Cette impression est confirmée dans l'étude de l'ouvrage qui a pour titre « Mythe et Symbole ». C'est à une distinction ambiguë que s'affronte la réflexion du Père Marello : Symbole et réalité, ou le rapport du symbole à la physis.
Ce n'est pas l'antithèse nature-culture qui peut rendre compte de ce qu'est le symbole naturel tellement lié à la philosophie occidentale en son commencement que son langage est indivisiblement naturel et symbolique. Le feu est à la fois chez Héraclite réalité immédiate, perception et émergence de l'énergie divine tout comme dans le nombre pythagoricien grandeur quantitative et mesure morale ne se séparent pas. « Dénaturaliser le symbolisme primitif est aussi discutable que de prétendre purifier la physis et la physique des anciens de toute contamination symbolisante » (p. 158).
On ne peut analyser cette dialectique vivante, ce passage spontané du réel naturel au réel culturel et réciproquement, en se référant aux seules catégories aristotéliciennes de matière et de forme. Il faut qu'apparaisse en effet dans toute son acuité la tension dialectique, qui constitue l'âme du symbolisme naturel, entre la valeur et la réalité physique.
L'interprétation de leur rapport peut donner lieu à 3 lectures, à 3 attitudes: la première qui est celle de nombreux rationalistes, fait prédominer la rupture entre la valeur et la réalité physique. Il est impossible de symboliser le supra-rationnel par l'infra-rationnel. On ne peut donc éviter l'agnosticisme radical ou le conventionnalisme intégral. La seconde accentue la continuité entre la chose et le symbole, réduisant la distance à un reflet. C'est la tendance fondamentale du rationalisme antique. La troisième dans laquelle on peut reconnaître l'exégèse chère aux néo platoniciens fait culminer à l'origine du sensible et de l'intelligible, la source ineffable. C'est d'elle que procèdent l'esprit et l'unité organique de l'ordre spirituel, c'est sa présence dans l'ordre naturel qui maintient le symbolisme naturel.
Quelle lecture s'impose et surtout au nom de quels principes ?

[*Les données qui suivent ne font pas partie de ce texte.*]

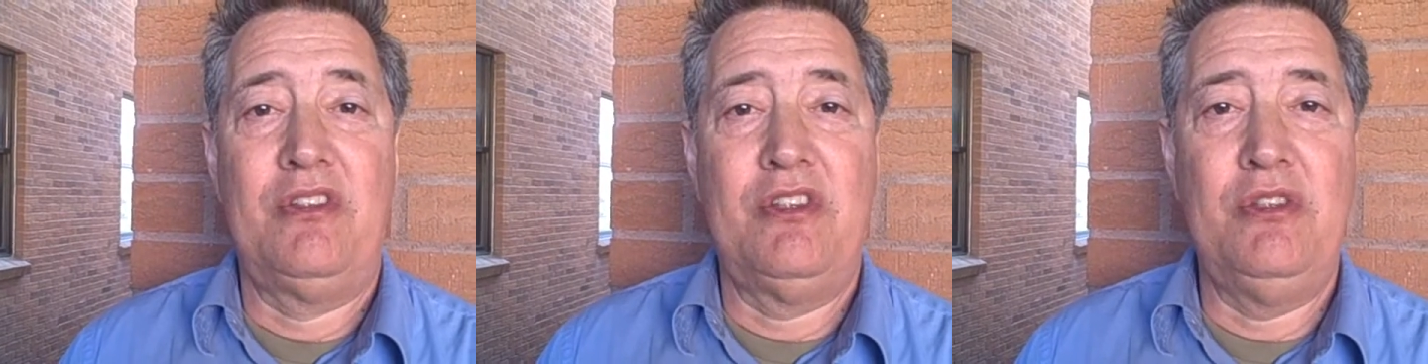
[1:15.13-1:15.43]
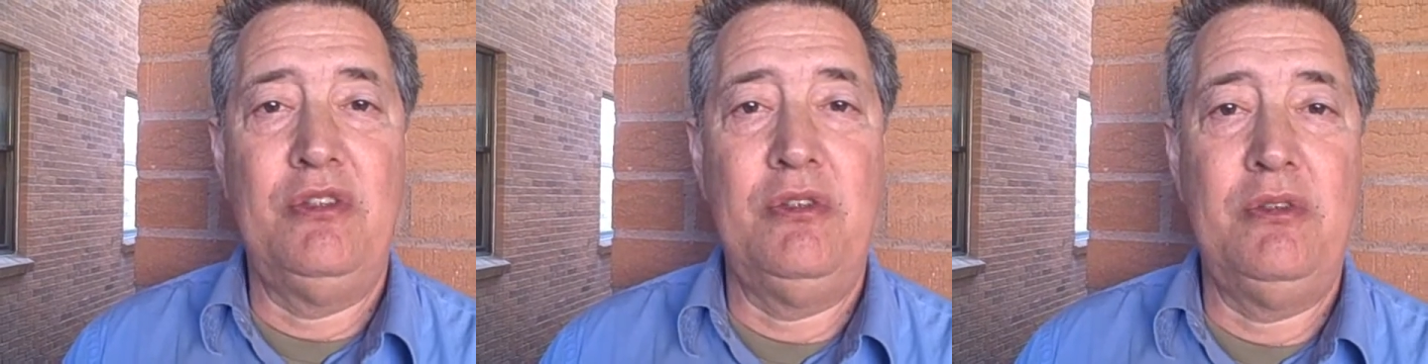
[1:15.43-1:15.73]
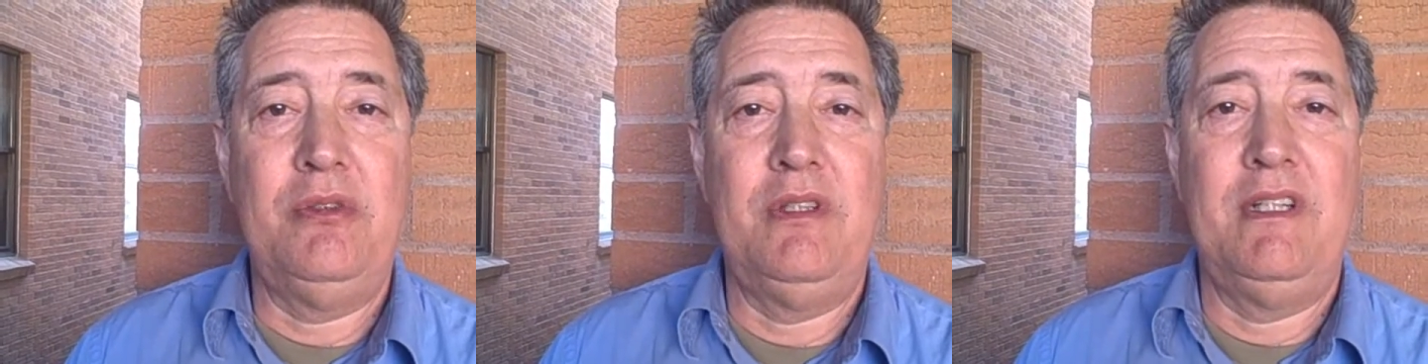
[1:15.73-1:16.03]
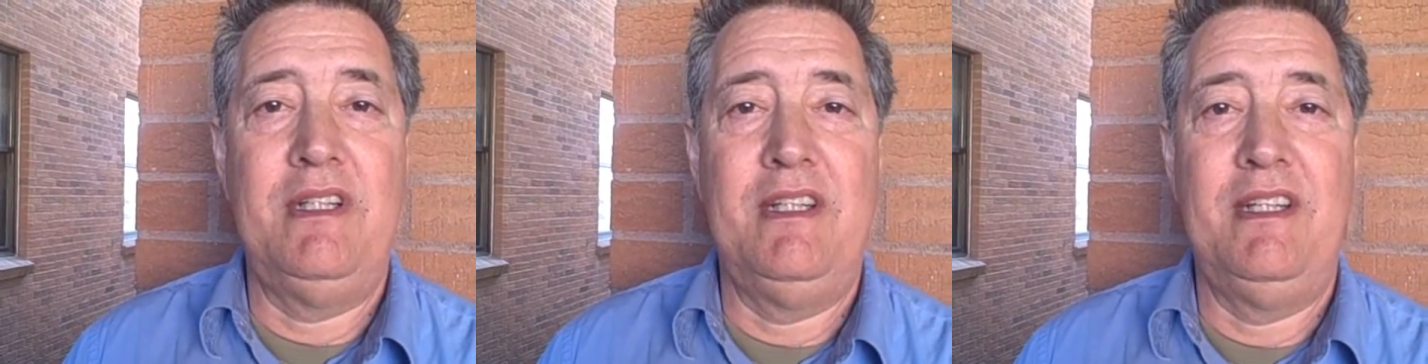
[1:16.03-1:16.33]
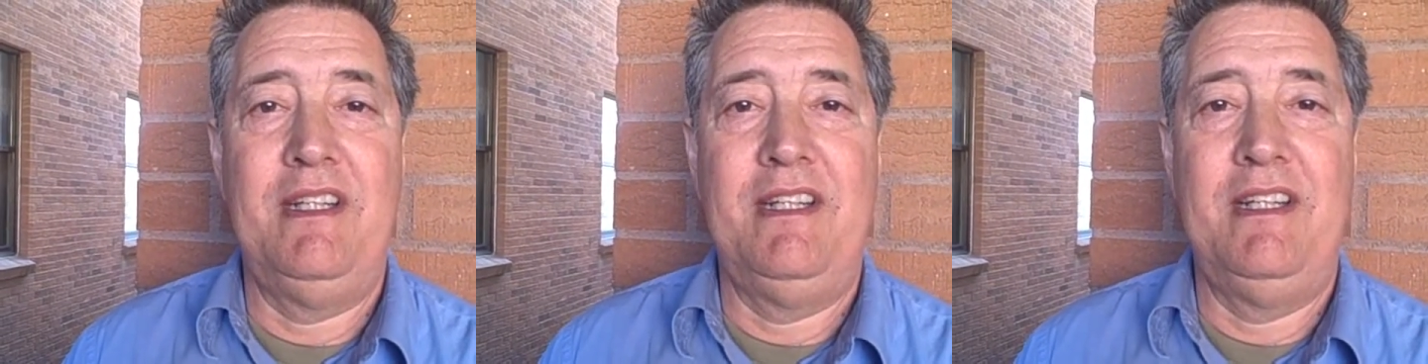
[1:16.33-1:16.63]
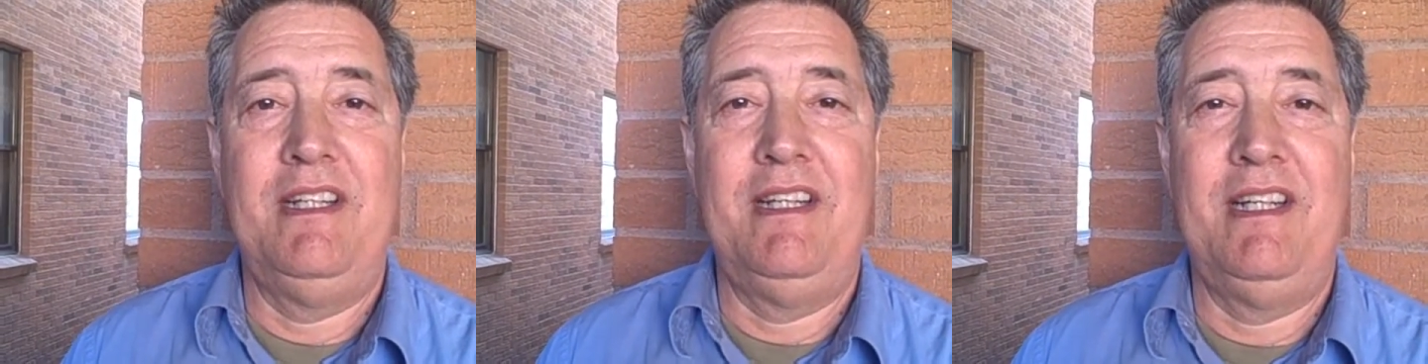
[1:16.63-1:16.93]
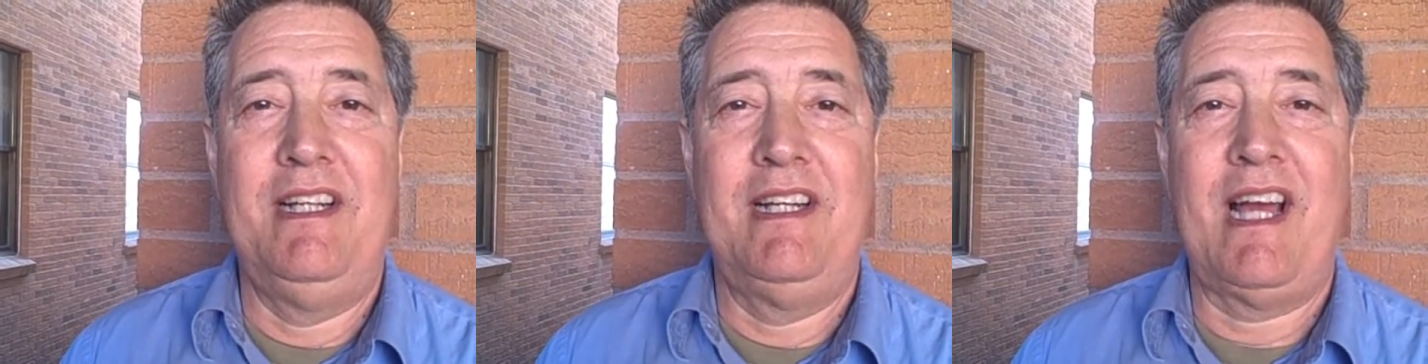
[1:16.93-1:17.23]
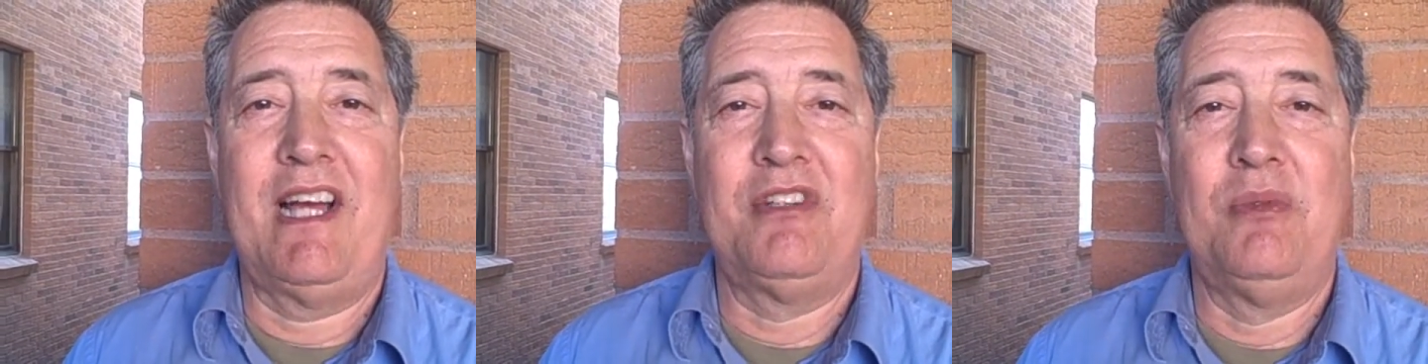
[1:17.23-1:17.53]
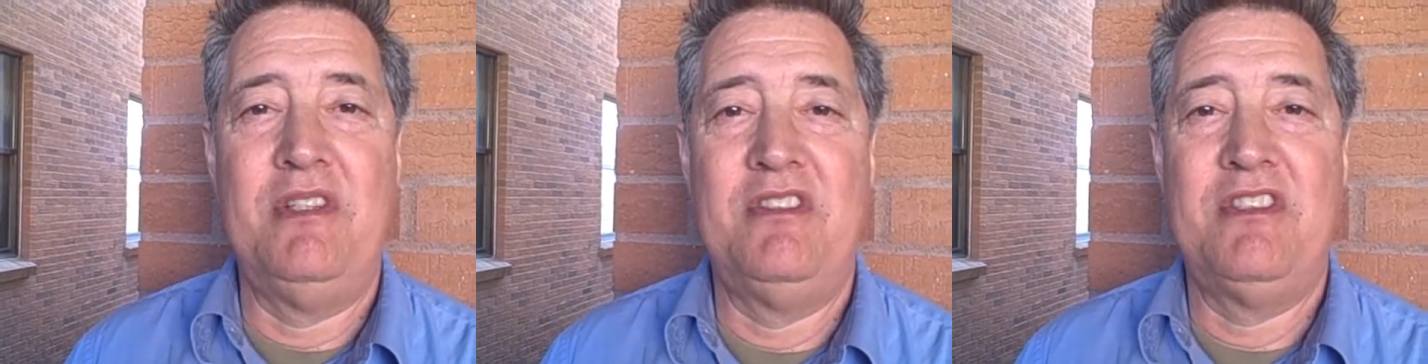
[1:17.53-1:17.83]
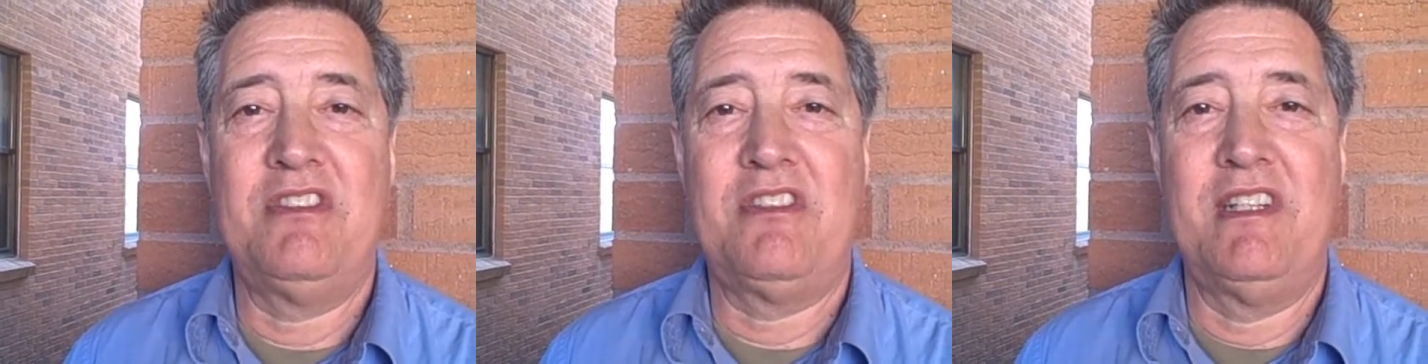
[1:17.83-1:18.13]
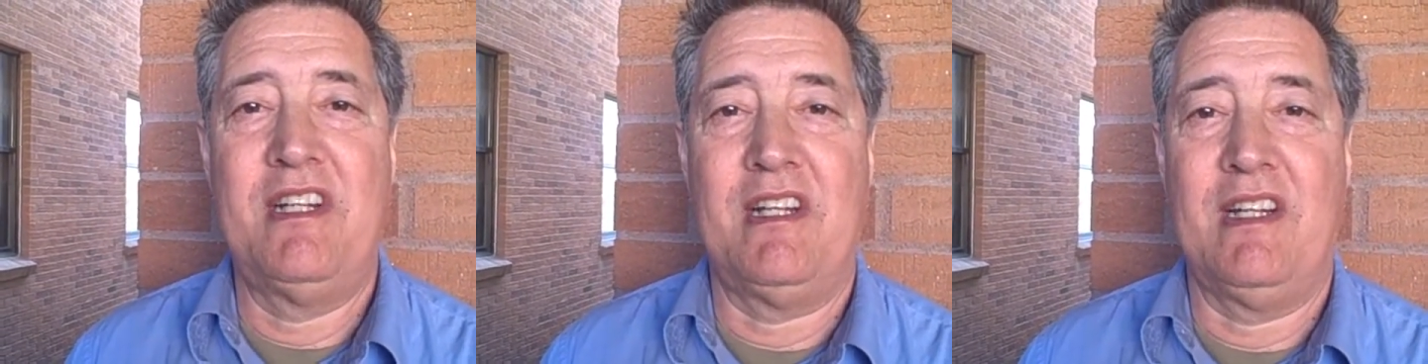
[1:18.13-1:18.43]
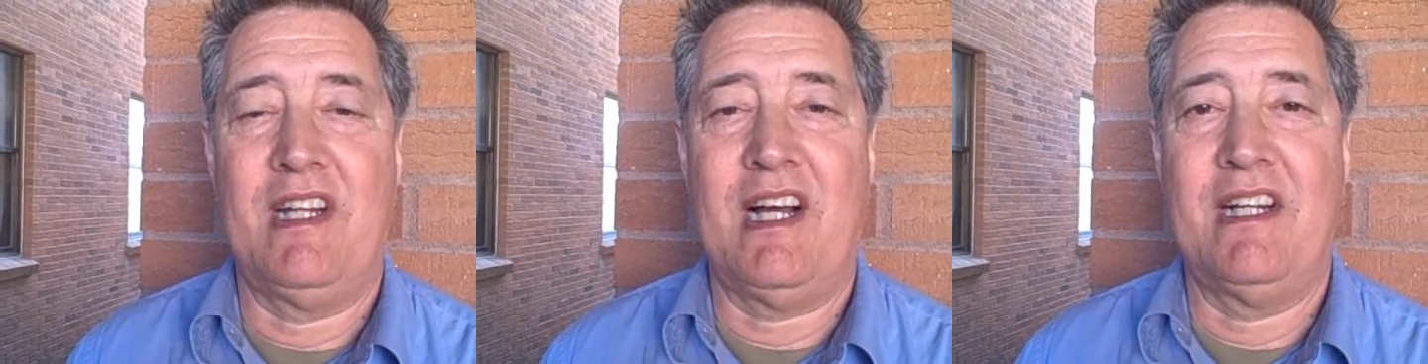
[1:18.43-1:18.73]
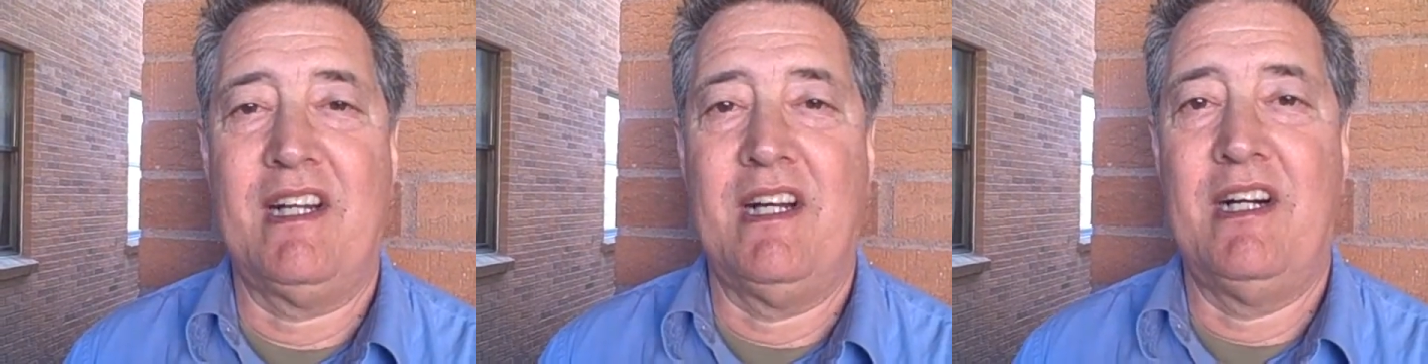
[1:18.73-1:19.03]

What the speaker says: Two, it has resisted a lot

Nous touchons ici à, l'un des points décisifs de la réflexion de l'auteur. « On ne peut donner à l'activité symbolique un statut épistémologique reconnu de tous. La vérité en pareil domaine implique le risque, la responsabilité du sujet en tant que tel et devant soi-même ».
Chaque interprétation cache un parti pris naturaliste ou idéaliste.
Elle est de l'ordre de la vérification, de l'illustration et de la décision métaphysique et morale. Le sujet peut se déterminer pour une réduction du pouvoir significatif de l'homme au jeu des forces de la physis. Il peut au contraire consentir à l'ouverture ontologique sur l'au-delà de l'image des forces physiques. Quand on évoque la liberté du sujet, il ne s'agit pas du libre choix des sujets mais de la constitution du sujet par lui-même.
La pluralité des interprétations des symboles naturels, leur irréductibilité à une règle interprétative unique, expriment au cœur même de l'ambiguïté des symboles, l'étrangeté de l'esprit humain. L'enjeu du déchiffrage n'est autre que métaphysique: ce peut être la reconnaissance de la nature comme principe premier et dernier d'évaluation ou au contraire le pressentiment de la réalité d'un monde révélé et voilé tout à la fois au niveau de l'apparence sensible.
L'auteur n'a pas fui le risque d'une approche clairement située.
Dans un ouvrage qui ouvre sur d'autres horizons de pensée, le retour aux sources néo-platoniciennes n'a rien de « passéiste » mais constitue une sorte de défi métaphysique dont la rigueur n'a rien à envier à d'autres questionnaires.